Over the last four years, Chad, Sudan, the Democratic Republic of Congo, Zimbabwe, Angola, Gambia, and Algeria have all had their forever presidents fall from power. Collectively, these six presidents spent 188 years in office. What has kept many of them in power for so long was the abolition and/or manipulation of constitutional term limits, the rigging of elections, gross human rights violations, and a lack of governmental transparency. With many countries seeing their long-standing authoritarian regimes change, how will the United States respond to new leaders that might look to remain in power indefinitely?
Since decolonization, Africa has seen its fair share of political strongmen come and go. Forever presidents have caused harm to millions through political repression and deprived their nations of billions of dollars through economic mismanagement. However, since 2011, many of these leaders, for example Sudan’s President Omar al-Bashir and Chad’s President Idris Deby, were either forced from office through elections, term limits, or they passed away while serving as president. The majority — six out of ten — were ousted by popular uprisings. These rare changes in leadership present a timely opening for the United States to demonstrate its commitment to democratic values in these and other countries globally.
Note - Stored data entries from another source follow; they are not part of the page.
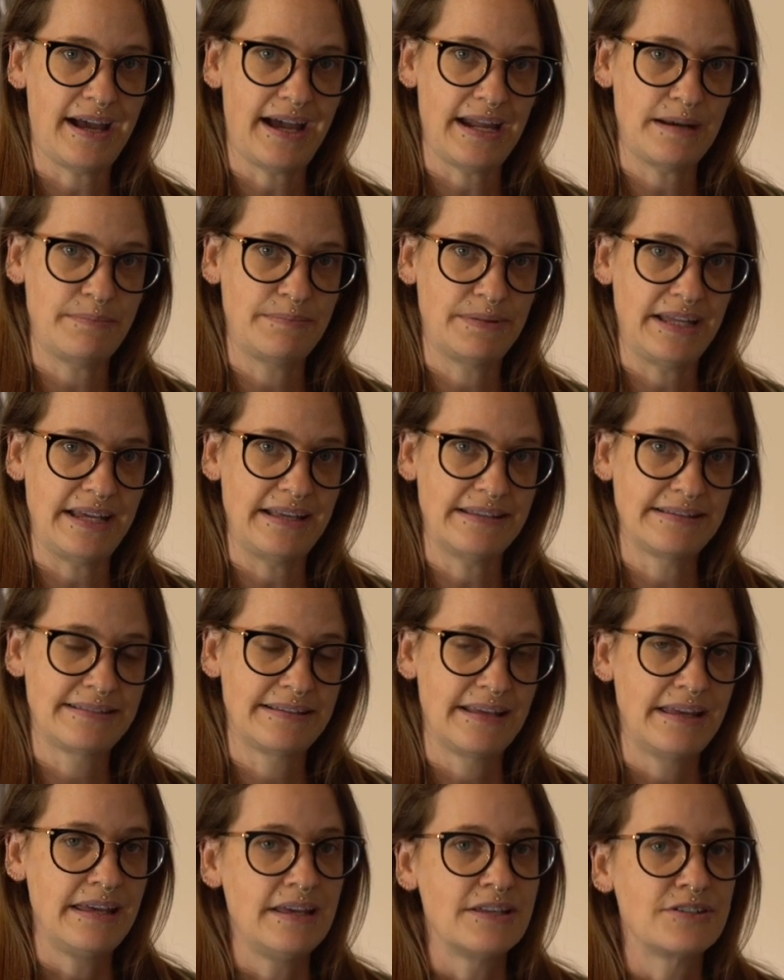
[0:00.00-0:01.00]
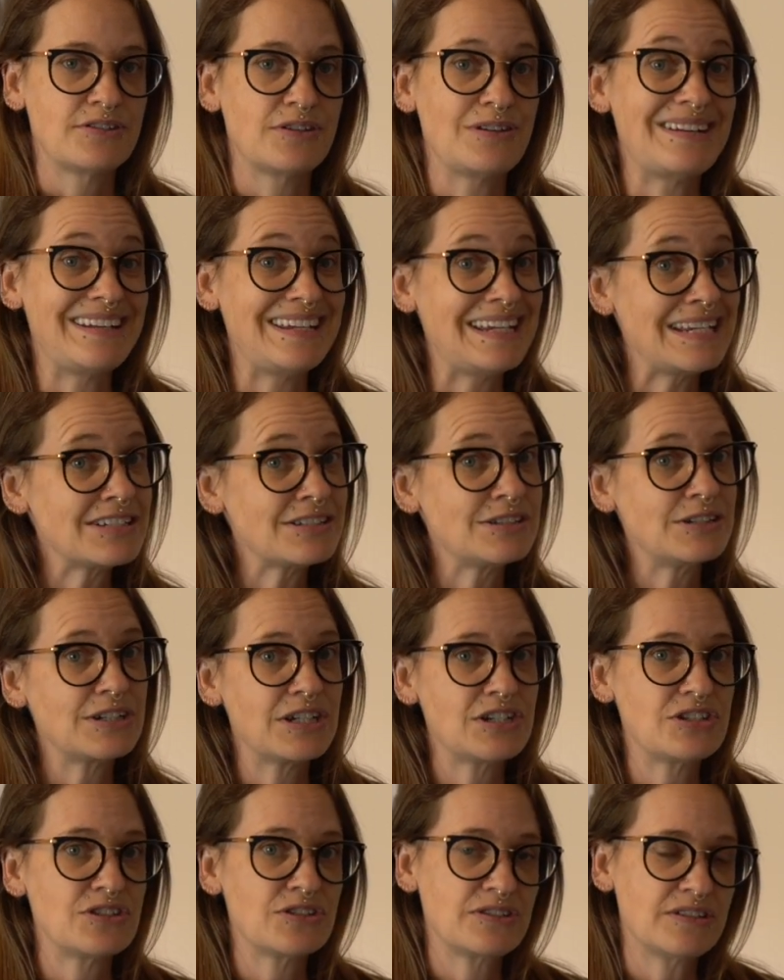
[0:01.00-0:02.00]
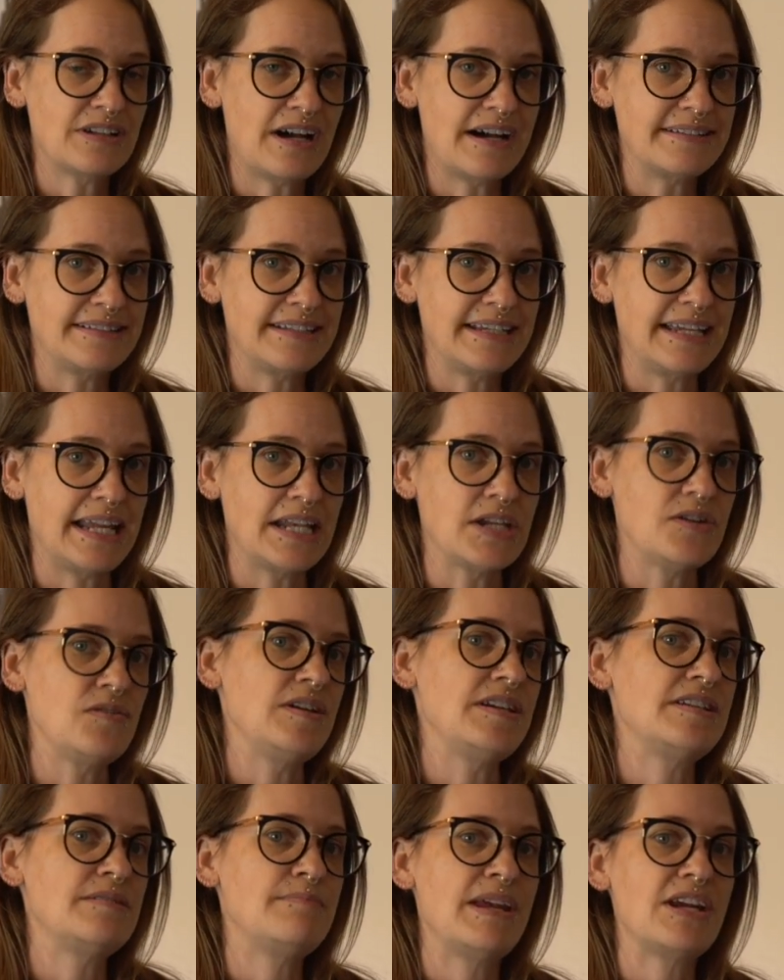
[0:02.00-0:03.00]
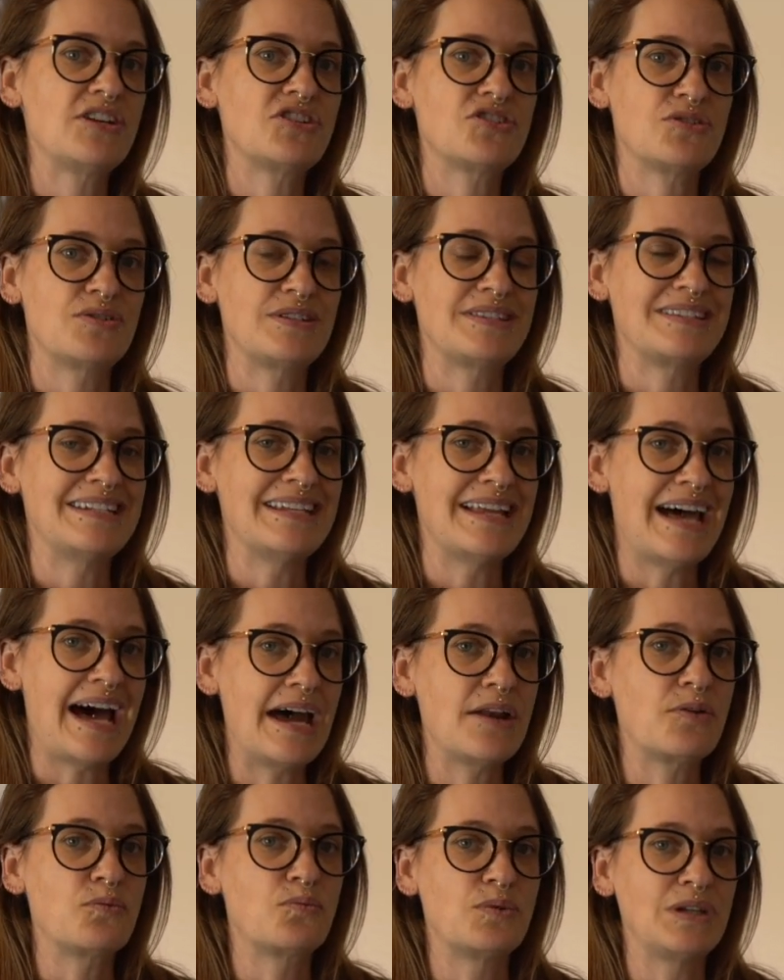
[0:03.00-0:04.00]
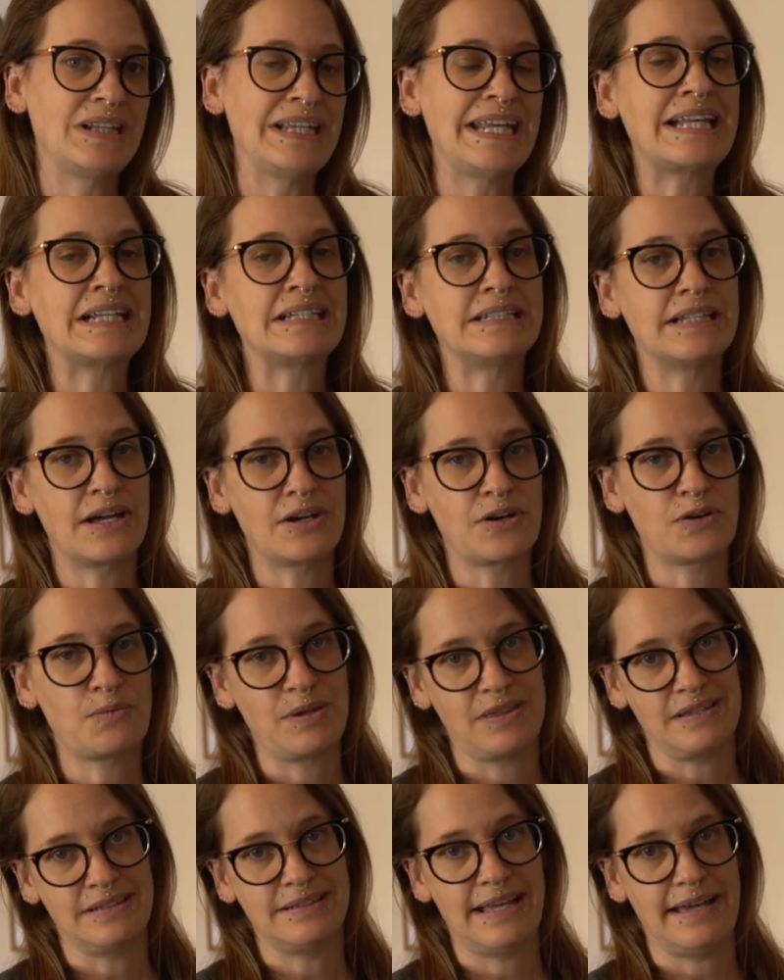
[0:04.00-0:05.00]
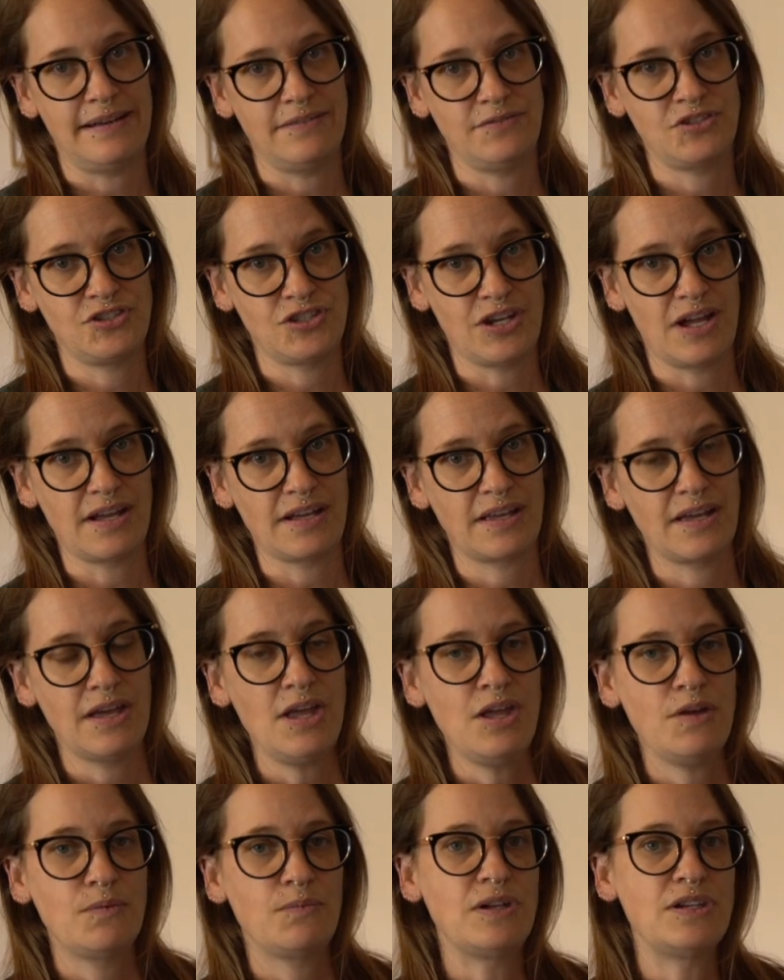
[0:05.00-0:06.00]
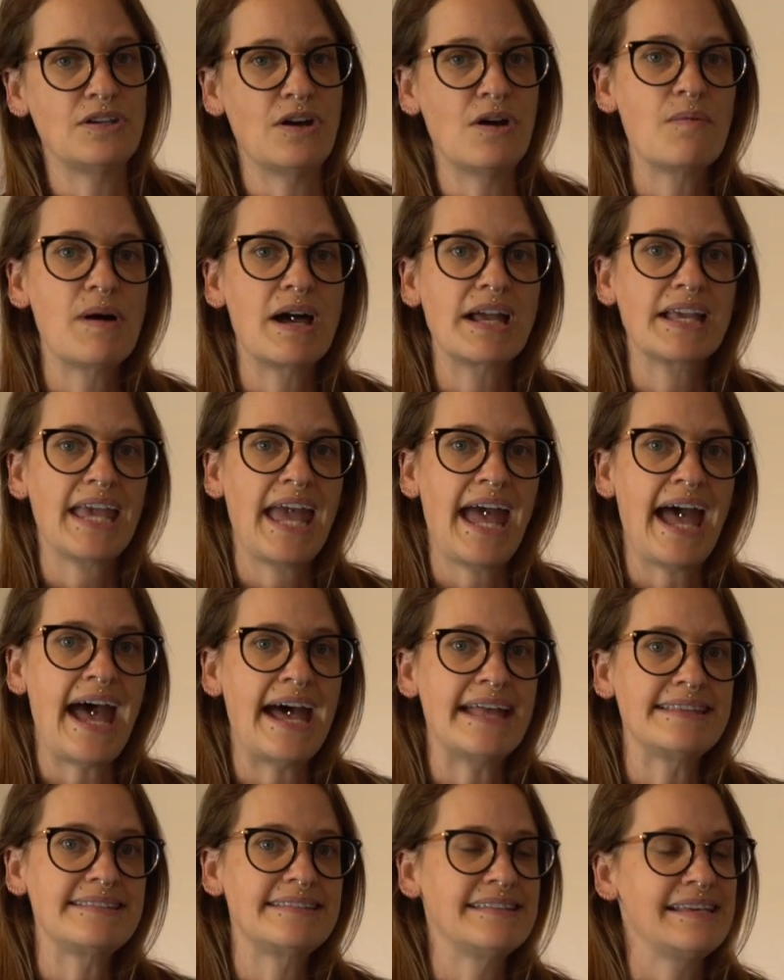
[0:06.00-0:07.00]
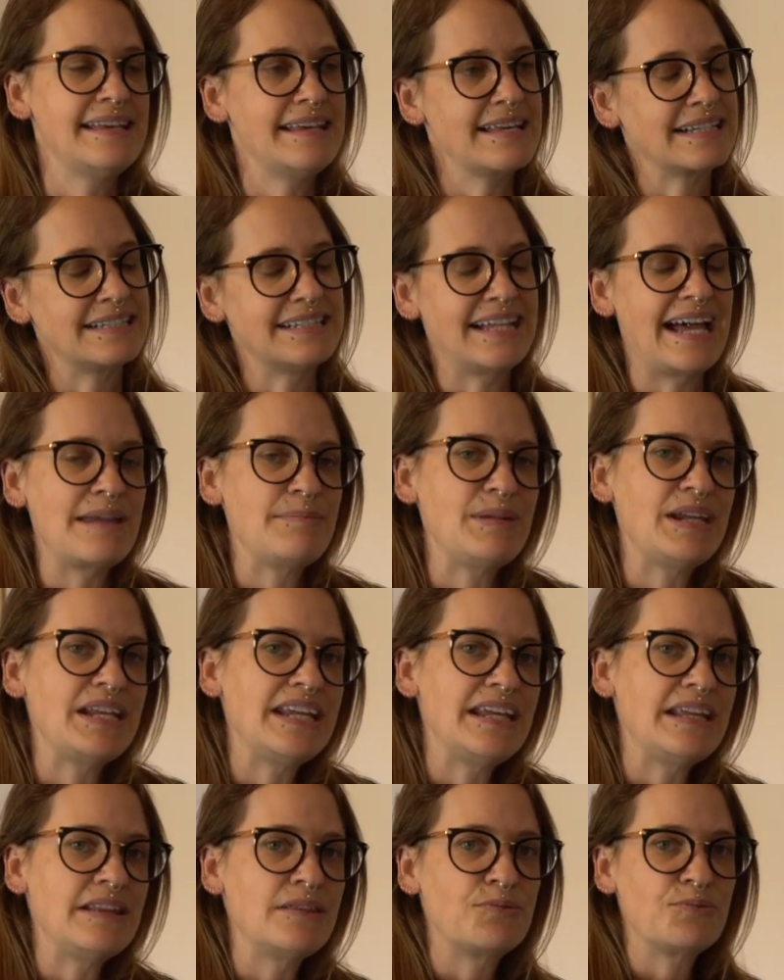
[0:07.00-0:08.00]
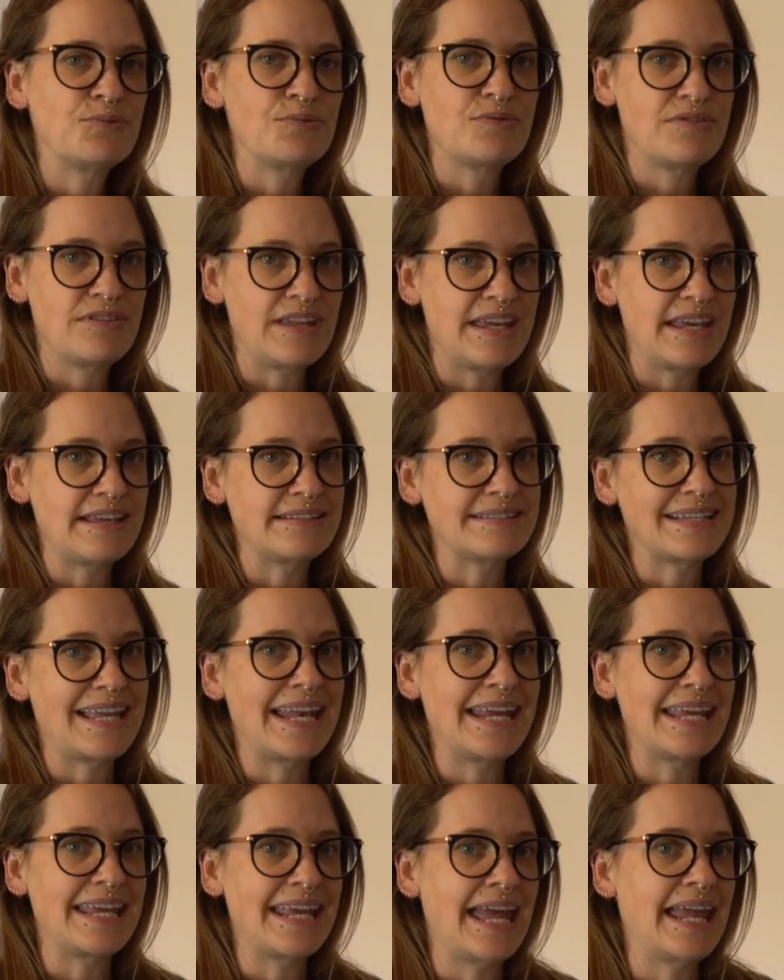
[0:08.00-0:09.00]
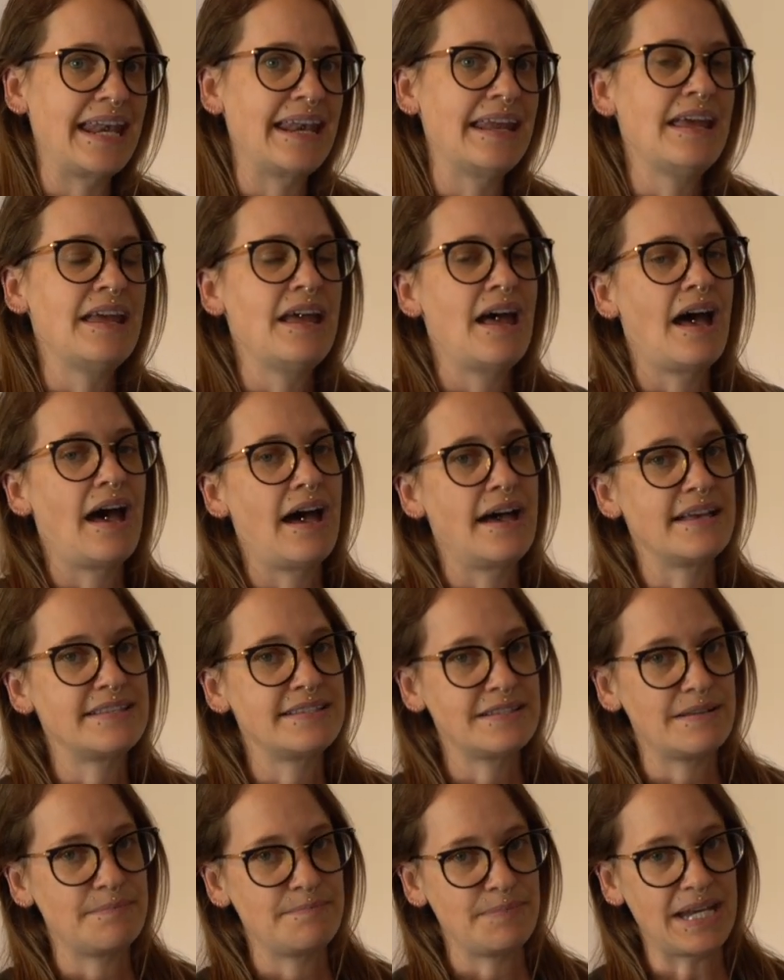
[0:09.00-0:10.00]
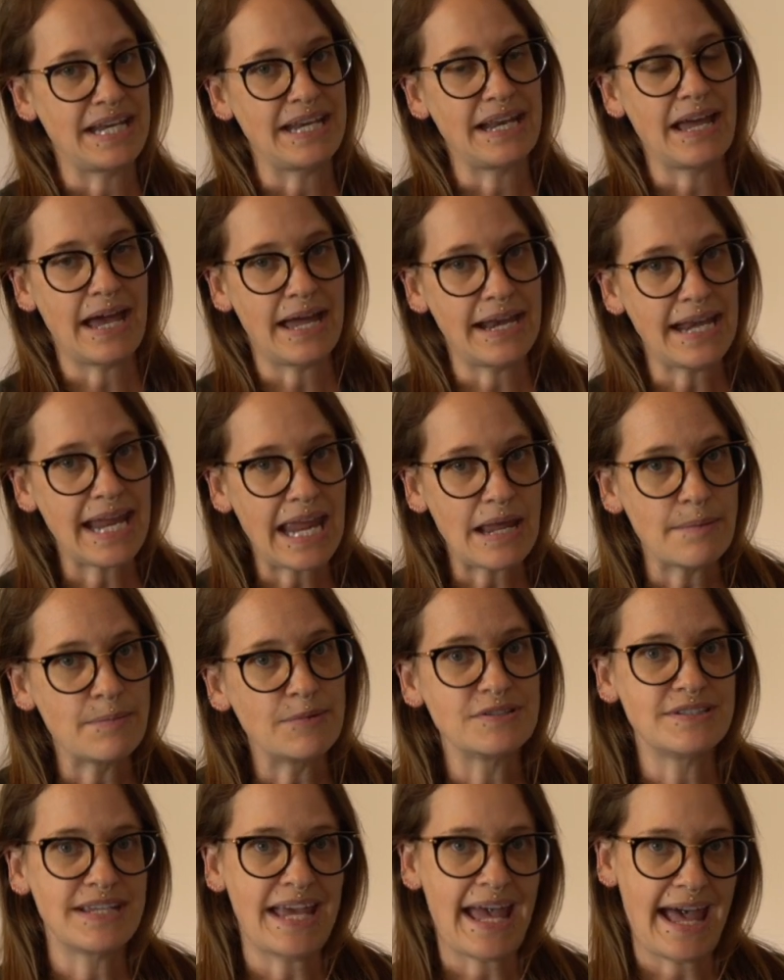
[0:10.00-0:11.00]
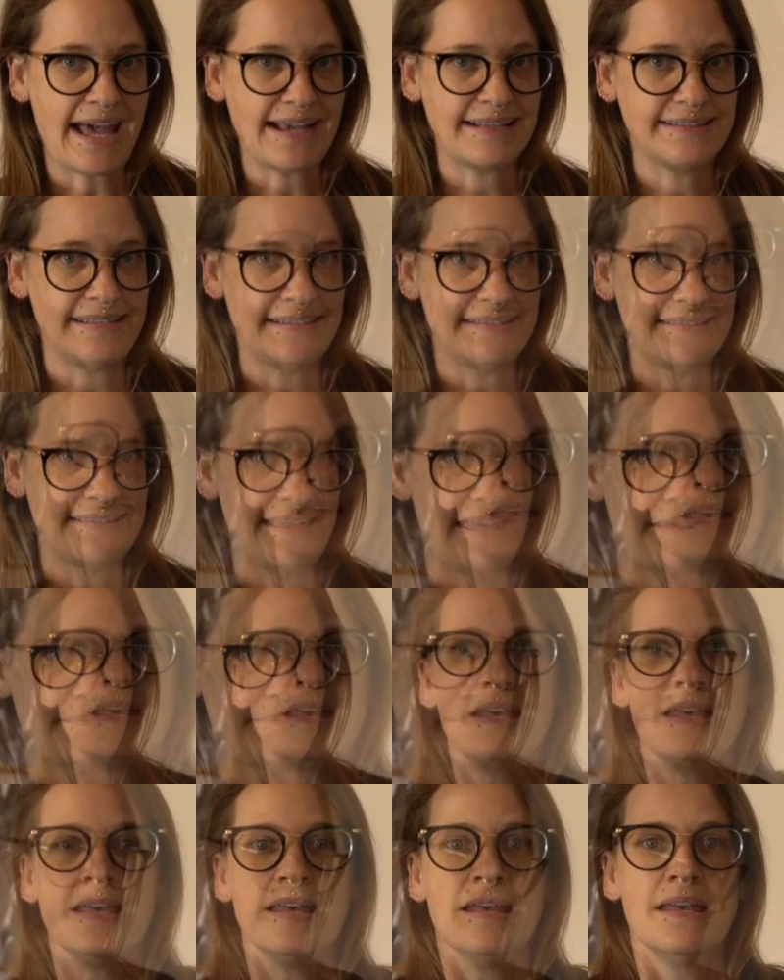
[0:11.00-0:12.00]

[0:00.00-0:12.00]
hide place. So you need to look at your closet, and you need to make sure it's not really cluttered with a lot of junk. We don't want cats climbing in through things, and again, us being unable to access them.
During Joe Biden’s 2020 presidential campaign, he presented plans to hold a global Summit for Democracy within his first year in office. To show that the United States is adjusting its relationship with global democracies, the summit intends to reinvigorate champions of democracy and address the critical democratic backsliding taking place around the world. Details of the Summit for Democracy have yet to be released, but it looks to reposition U.S. diplomacy in the direction of democracy promotion. This summit, if it takes place at all, will come at a time when we see a global decline in democracy and a rise in authoritarianism. In order to address democratic backsliding, the United States will need to do more than hold a summit on democracy, it will need to act by ending its tacit support for authoritarians and forever presidents anywhere in the world.
Some of the U.S.’s closest democratic African allies like Uganda and Nigeria are experiencing pervasive setbacks in their democracies. President Yoweri Museveni of Uganda, who has been in office since 1986, is an example of a leader who has sustained strong relations with the United States despite being such an anti-democratic figure. The United States recently took a harder stance against President Museveni by applying targeted sanctions against Museveni’s regime for human rights violations committed during Uganda’s presidential election. President Muhammadu Buhari of Nigeria recently banned Twitter in the country after the social media company removed his tweet that encouraged violence. This direct attack on the freedom of speech and expression comes after gross human rights violations committed by the Buhari administration during the ENDSARS movement in 2020. After reports of Nigerian soldiers killing protestors, the United States has done little to hold President Buhari and the Nigerian government accountable for the Lekki Toll Gate massacre.
African governance monitoring indexes have indicated that freedoms in the democratic process are regressing on the continent. The Mo Ibrahim Foundation Index of African Governance’s participation, rights, and inclusion score has reached a nine-year low. This figure — which measures political pluralism, civil society space, and personal liberties across Africa — has been on a downward trend since 2012. A recent African Peer Review Mechanism annual report details how, despite reforms to safeguard constitutions, presidents often overpower reforms to remain in power past their constitutional limits.
The United States needs a new policy approach to address anti-democratic leaders. This means tying prospective trade, aid, and security assistance efforts to the democratic practices and good governance within a country. A greater emphasis on assisting and monitoring the development of strong institutions within our democratic allies is paramount in addressing authoritarians globally. Limiting strategic aid would allow the United States to leverage its partnerships in favor of democratic values and strong institutions. Significantly reducing U.S. assistance over democratic backsliding will send a clear message that the United States will no longer tolerate repressive regimes in aid recipient countries like Tanzania and Zambia.
The international community also shares responsibility in sustaining the longevity of strongmen around the world as it often accepts poor democratic behavior by heads of state. A reduction in U.S. aid coupled with unified targeted sanctions from the United Nations and the European Union will have a greater chance of altering the attitude and actions of oppressive regimes. Targeted sanctions will put more pressure on anti-democratic leaders while sparing the local economy of civil societies that bear the brunt of non-targeted sanctions.
Though the actions on January 6th in the U.S. Capitol highlighted the U.S.’s continued struggles with democracy at home, the United States can still be a champion for democracy abroad while mending its own democratic rift at home. To revitalize democracy in the 21st century, pressure must be put on authoritarians and forever presidents who seek to undermine democracy. At the Summit for Democracy, the United States must signal that it will not stand idly by while autocrats reverse democratic progress. With many African countries currently being governed by first-term presidents, the transitional focus must be on solidifying democratic values, especially since their predecessors have had a stronghold on their respective countries for 20+ years.